The canthal ligament can be examined by the “eyelid pull test”. If the canthal ligament loses its bowstring-like tautness, the canthal ligament is loose.
3.Imaging
Imaging examinations can help clarify the diagnosis of fracture and serve as evidence for forensic medicine, and can also guide the development of surgical plans.
(1) Plain radiographs such as Fahrenheit, Koch, and nasal bone front and side are used to observe the fracture of the nasal orbital sieve area, which can provide some information but are not subtle and comprehensive.
(2) Two-dimensional CT images such as CT axial and coronal images combined with three-dimensional reconstructed images can clarify the diagnosis of nasorbital septal fracture and observe the details of fracture in the orbit, septal sinus and frontal sinus.
Fracture treatment
When the cranial injury is controlled, surgery should be performed as early as possible. The key elements of early surgery include: repositioning and fixing the central bone segment and the medial canthal ligament; reconstructing the orbital wall to restore the orbital volume; and reconstructing the external nasal scaffold with bone graft to restore the nasal shape.
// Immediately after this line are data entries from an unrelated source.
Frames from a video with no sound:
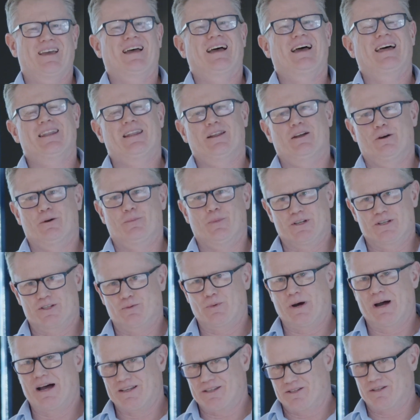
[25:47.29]
Unlike my
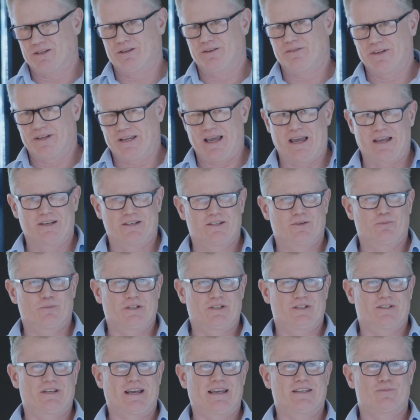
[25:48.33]
SWA certification,
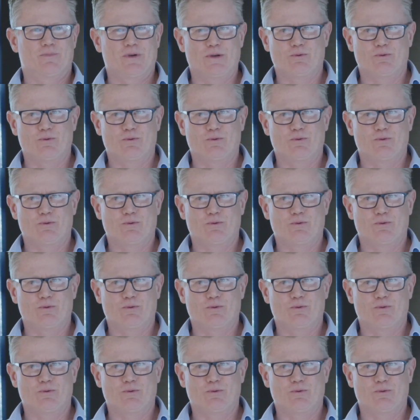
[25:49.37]
which takes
(1) Resetting and fixation of the central bone segment The reconstruction of the central bone segment is completed by resetting the fracture fragment, repairing the bone defect and sturdy internal fixation.
(2) Suspension of the medial canthal ligament is done by suspending the medial canthal ligament over the posterior aspect of the posterior lacrimal crest. If both ligaments need to be suspended, they can be fixed with a pair of ligatures.
(3) External nasal bony scaffold reconstruction Most nasal orbital sieve fractures require bone graft reconstruction of the nasal bony scaffold. stage I bone graft reconstruction is effective in reducing deformities secondary to soft tissue scarring.
(4) The management of frontal sinus fracture pays particular attention to the injury of the nasofrontal canal, and the procedures of simple fracture repositioning and fixation, frontal sinus filling, and frontal sinus cranialization are chosen according to the specific situation of frontal sinus fracture.
Postoperative precautions
Postoperative antibiotics are applied for about 3 days according to the injury and surgery. The antibiotics can be penicillin, cephalosporin antibiotics or clindamycin, etc. Postoperative observation of visual acuity and the improvement of intraocular sunkenness and diplopia. Postoperative CT examination to clarify the fracture reset. Postoperative patients follow the doctor’s advice for review recommendations and imaging examinations.